(Saved data entries)
________________________

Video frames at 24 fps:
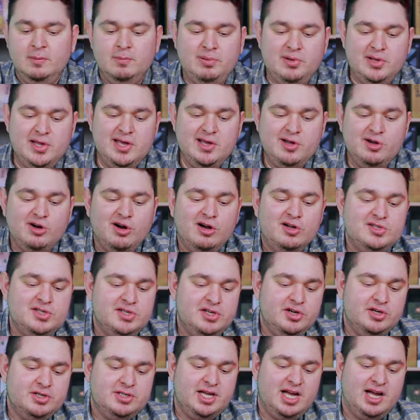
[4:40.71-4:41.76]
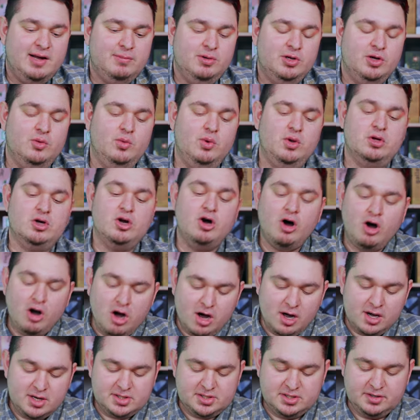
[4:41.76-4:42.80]
Playing cards into your Tableau will
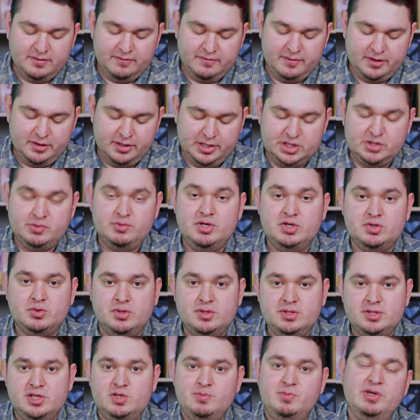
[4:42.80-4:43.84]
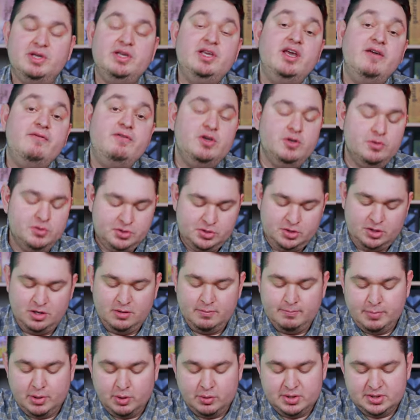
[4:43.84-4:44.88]
cost various resources, but give you
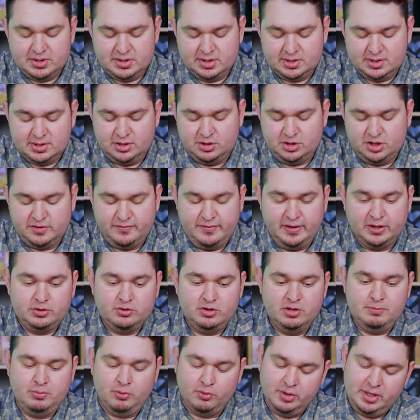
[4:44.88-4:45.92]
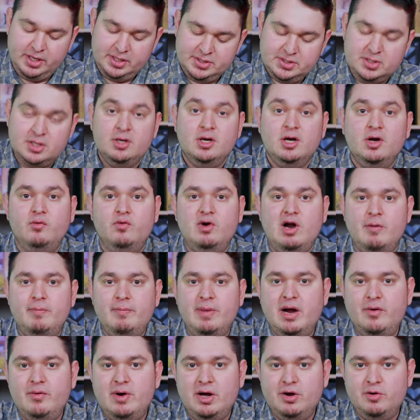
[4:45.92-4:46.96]
certain bonuses such as victory points, round
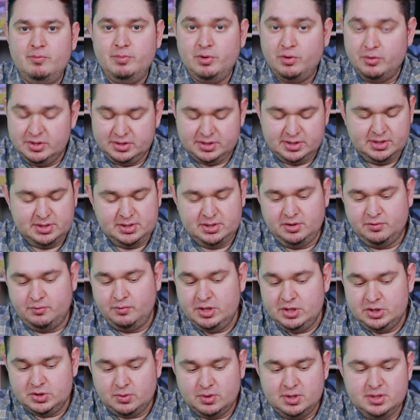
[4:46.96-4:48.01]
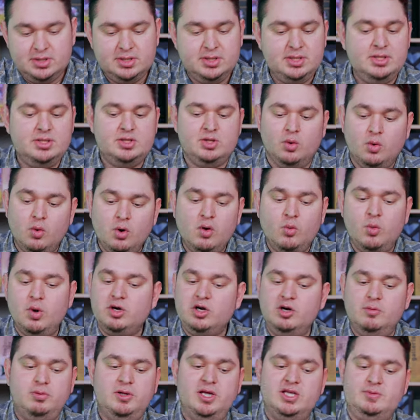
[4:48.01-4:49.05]
by round bonuses to resources, or
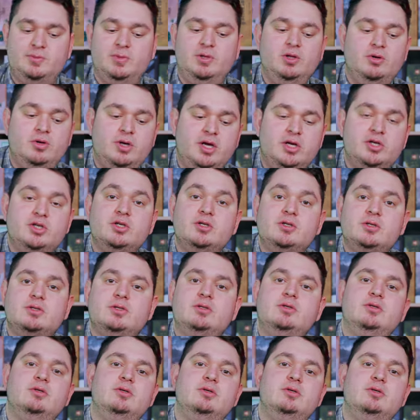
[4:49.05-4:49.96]
worker placement locations.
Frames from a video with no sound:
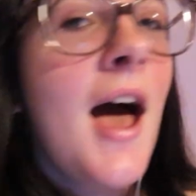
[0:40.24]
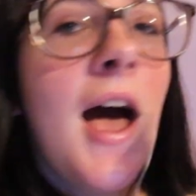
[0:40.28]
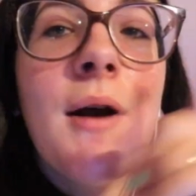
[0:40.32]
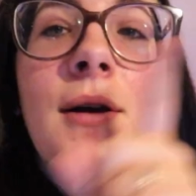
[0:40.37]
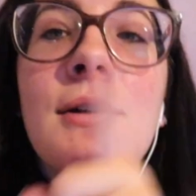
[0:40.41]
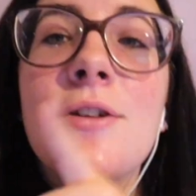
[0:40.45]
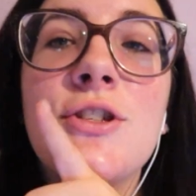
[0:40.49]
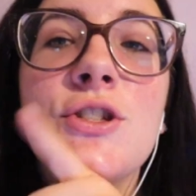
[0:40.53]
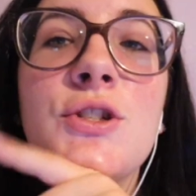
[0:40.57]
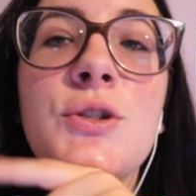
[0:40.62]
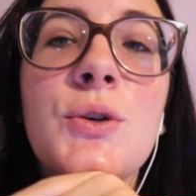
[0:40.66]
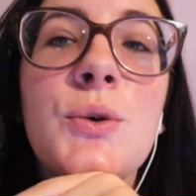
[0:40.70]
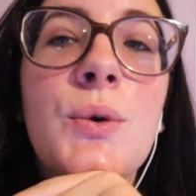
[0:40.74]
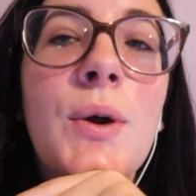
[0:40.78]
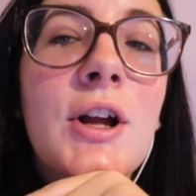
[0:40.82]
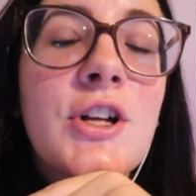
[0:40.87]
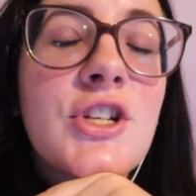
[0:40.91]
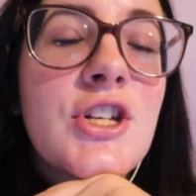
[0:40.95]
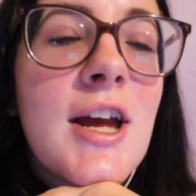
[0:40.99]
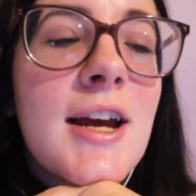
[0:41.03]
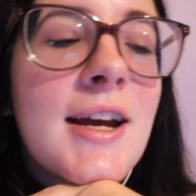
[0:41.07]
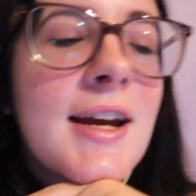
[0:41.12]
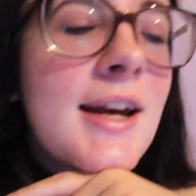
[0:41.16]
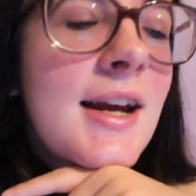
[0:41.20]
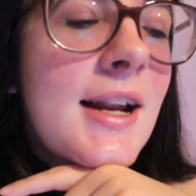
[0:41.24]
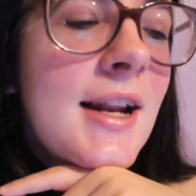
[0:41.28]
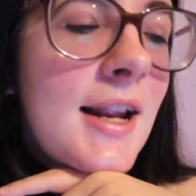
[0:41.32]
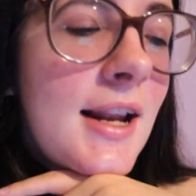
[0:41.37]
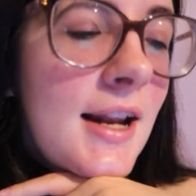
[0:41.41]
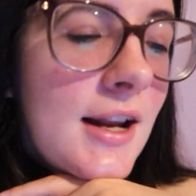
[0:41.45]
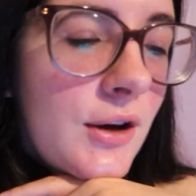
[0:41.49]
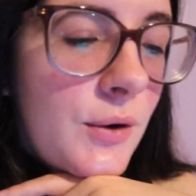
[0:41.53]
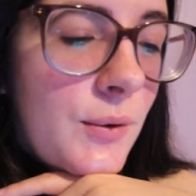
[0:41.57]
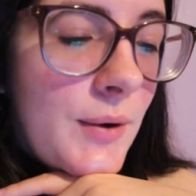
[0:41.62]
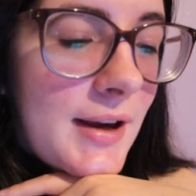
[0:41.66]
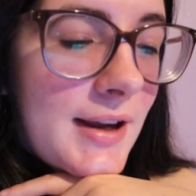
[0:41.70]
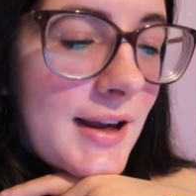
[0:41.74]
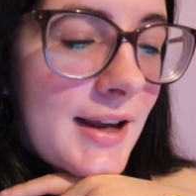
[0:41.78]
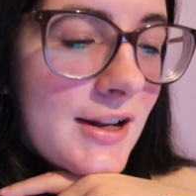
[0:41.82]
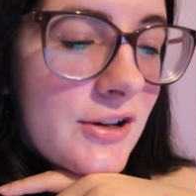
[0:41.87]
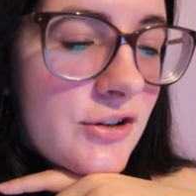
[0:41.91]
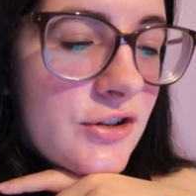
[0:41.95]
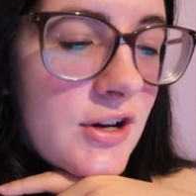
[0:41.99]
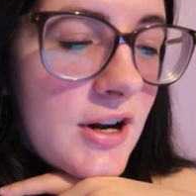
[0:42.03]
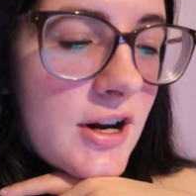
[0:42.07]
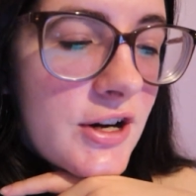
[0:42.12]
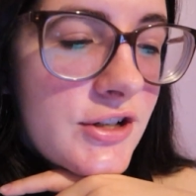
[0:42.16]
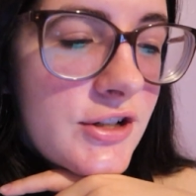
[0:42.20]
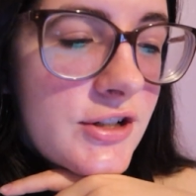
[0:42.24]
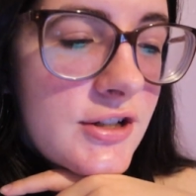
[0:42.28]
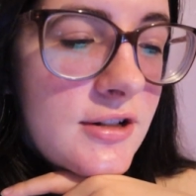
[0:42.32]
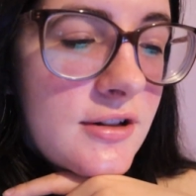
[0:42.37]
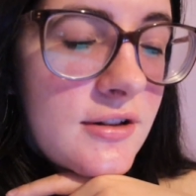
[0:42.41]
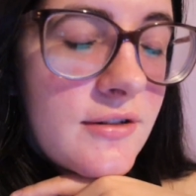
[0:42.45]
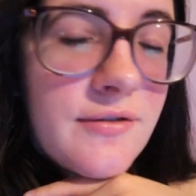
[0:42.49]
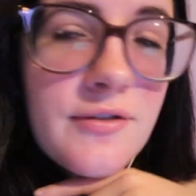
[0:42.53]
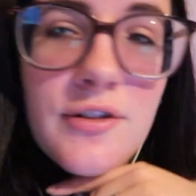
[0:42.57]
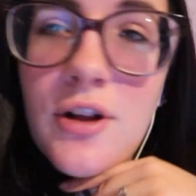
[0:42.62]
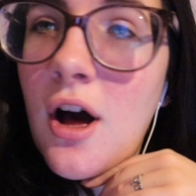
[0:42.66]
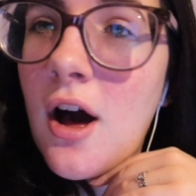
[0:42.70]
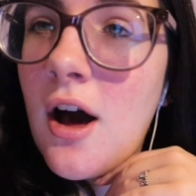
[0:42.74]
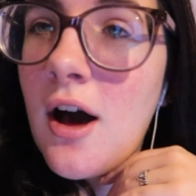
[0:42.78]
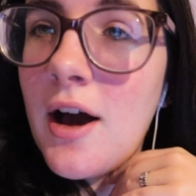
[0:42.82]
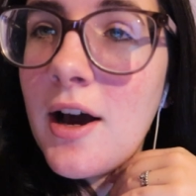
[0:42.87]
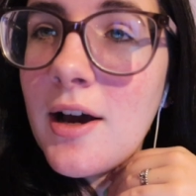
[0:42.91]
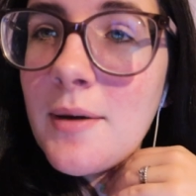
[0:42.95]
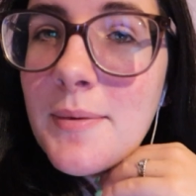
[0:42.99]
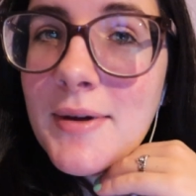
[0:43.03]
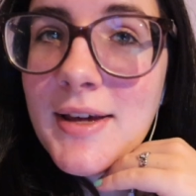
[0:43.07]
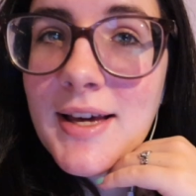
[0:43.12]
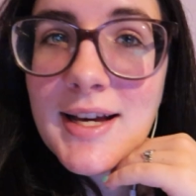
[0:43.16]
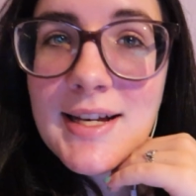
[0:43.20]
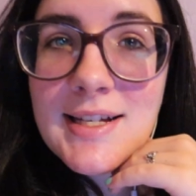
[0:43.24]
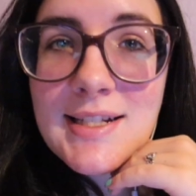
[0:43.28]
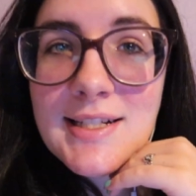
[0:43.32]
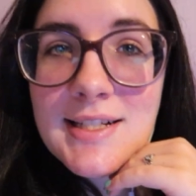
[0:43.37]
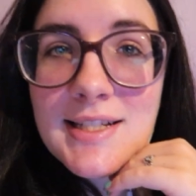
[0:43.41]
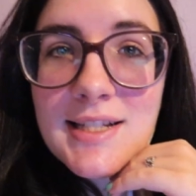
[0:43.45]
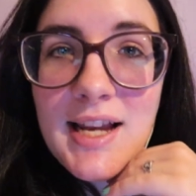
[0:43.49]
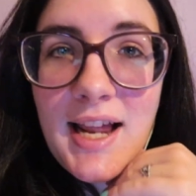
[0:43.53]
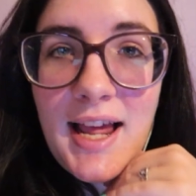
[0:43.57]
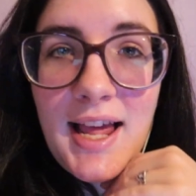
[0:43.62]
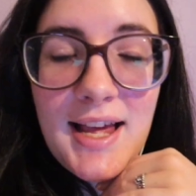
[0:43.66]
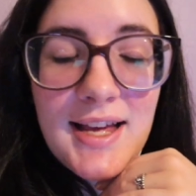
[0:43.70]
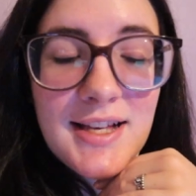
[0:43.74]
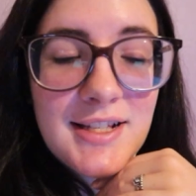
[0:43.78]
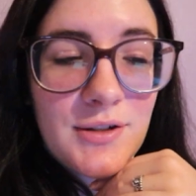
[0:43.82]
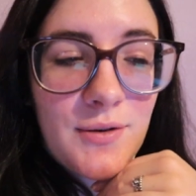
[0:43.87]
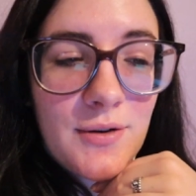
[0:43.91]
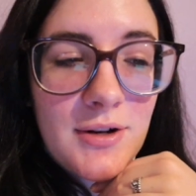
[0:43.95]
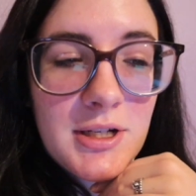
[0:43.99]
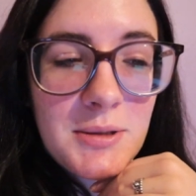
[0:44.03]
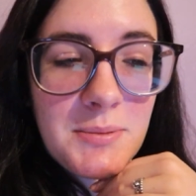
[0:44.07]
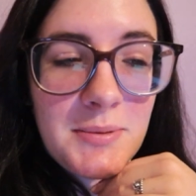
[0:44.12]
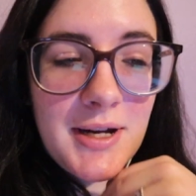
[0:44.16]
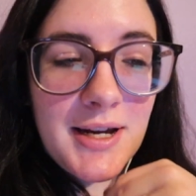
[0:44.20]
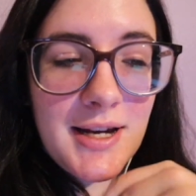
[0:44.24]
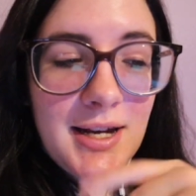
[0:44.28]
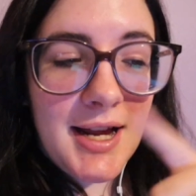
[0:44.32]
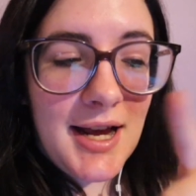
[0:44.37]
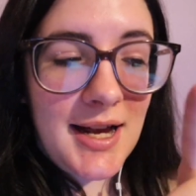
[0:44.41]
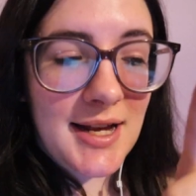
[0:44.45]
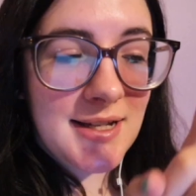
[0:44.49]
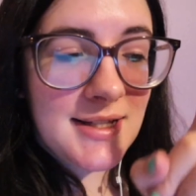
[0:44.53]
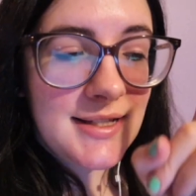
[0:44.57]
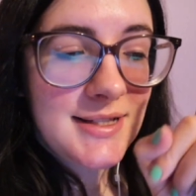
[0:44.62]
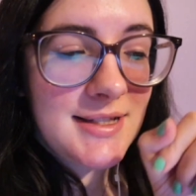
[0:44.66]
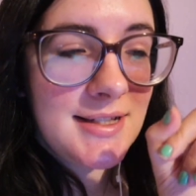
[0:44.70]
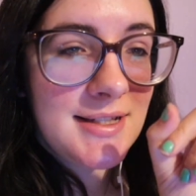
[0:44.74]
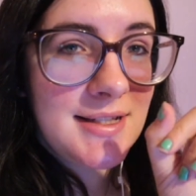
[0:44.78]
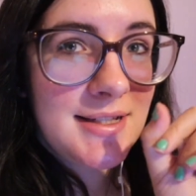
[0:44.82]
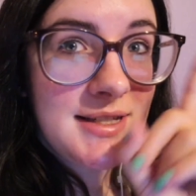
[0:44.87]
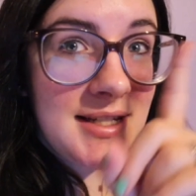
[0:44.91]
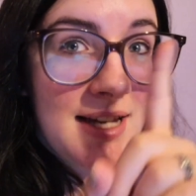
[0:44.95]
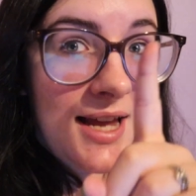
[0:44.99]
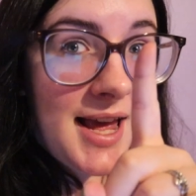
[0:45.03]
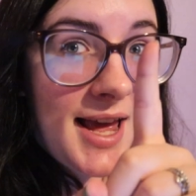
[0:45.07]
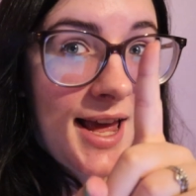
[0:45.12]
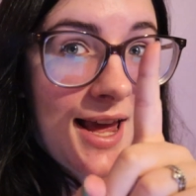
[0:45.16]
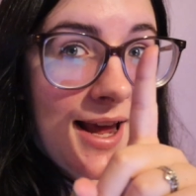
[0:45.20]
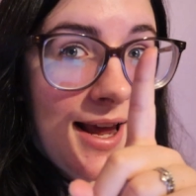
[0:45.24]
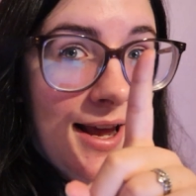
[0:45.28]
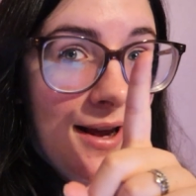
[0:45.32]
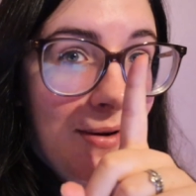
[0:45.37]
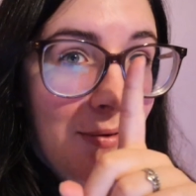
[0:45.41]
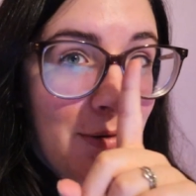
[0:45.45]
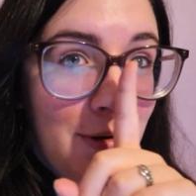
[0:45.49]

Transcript: I wanted to do a quick check-in and a quick introduction to the vlog because today is going to be a nice day.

________________________

* **Task to carry out**
Leave out the pictures, and write out all the remaining data above exactly.

* **Solved exercise**
Video frames at 24 fps:
[4:40.71-4:41.76]
[4:41.76-4:42.80]
Playing cards into your Tableau will
[4:42.80-4:43.84]
[4:43.84-4:44.88]
cost various resources, but give you
[4:44.88-4:45.92]
[4:45.92-4:46.96]
certain bonuses such as victory points, round
[4:46.96-4:48.01]
[4:48.01-4:49.05]
by round bonuses to resources, or
[4:49.05-4:49.96]
worker placement locations.
Frames from a video with no sound:
[0:40.24]
[0:40.28]
[0:40.32]
[0:40.37]
[0:40.41]
[0:40.45]
[0:40.49]
[0:40.53]
[0:40.57]
[0:40.62]
[0:40.66]
[0:40.70]
[0:40.74]
[0:40.78]
[0:40.82]
[0:40.87]
[0:40.91]
[0:40.95]
[0:40.99]
[0:41.03]
[0:41.07]
[0:41.12]
[0:41.16]
[0:41.20]
[0:41.24]
[0:41.28]
[0:41.32]
[0:41.37]
[0:41.41]
[0:41.45]
[0:41.49]
[0:41.53]
[0:41.57]
[0:41.62]
[0:41.66]
[0:41.70]
[0:41.74]
[0:41.78]
[0:41.82]
[0:41.87]
[0:41.91]
[0:41.95]
[0:41.99]
[0:42.03]
[0:42.07]
[0:42.12]
[0:42.16]
[0:42.20]
[0:42.24]
[0:42.28]
[0:42.32]
[0:42.37]
[0:42.41]
[0:42.45]
[0:42.49]
[0:42.53]
[0:42.57]
[0:42.62]
[0:42.66]
[0:42.70]
[0:42.74]
[0:42.78]
[0:42.82]
[0:42.87]
[0:42.91]
[0:42.95]
[0:42.99]
[0:43.03]
[0:43.07]
[0:43.12]
[0:43.16]
[0:43.20]
[0:43.24]
[0:43.28]
[0:43.32]
[0:43.37]
[0:43.41]
[0:43.45]
[0:43.49]
[0:43.53]
[0:43.57]
[0:43.62]
[0:43.66]
[0:43.70]
[0:43.74]
[0:43.78]
[0:43.82]
[0:43.87]
[0:43.91]
[0:43.95]
[0:43.99]
[0:44.03]
[0:44.07]
[0:44.12]
[0:44.16]
[0:44.20]
[0:44.24]
[0:44.28]
[0:44.32]
[0:44.37]
[0:44.41]
[0:44.45]
[0:44.49]
[0:44.53]
[0:44.57]
[0:44.62]
[0:44.66]
[0:44.70]
[0:44.74]
[0:44.78]
[0:44.82]
[0:44.87]
[0:44.91]
[0:44.95]
[0:44.99]
[0:45.03]
[0:45.07]
[0:45.12]
[0:45.16]
[0:45.20]
[0:45.24]
[0:45.28]
[0:45.32]
[0:45.37]
[0:45.41]
[0:45.45]
[0:45.49]

Transcript: I wanted to do a quick check-in and a quick introduction to the vlog because today is going to be a nice day.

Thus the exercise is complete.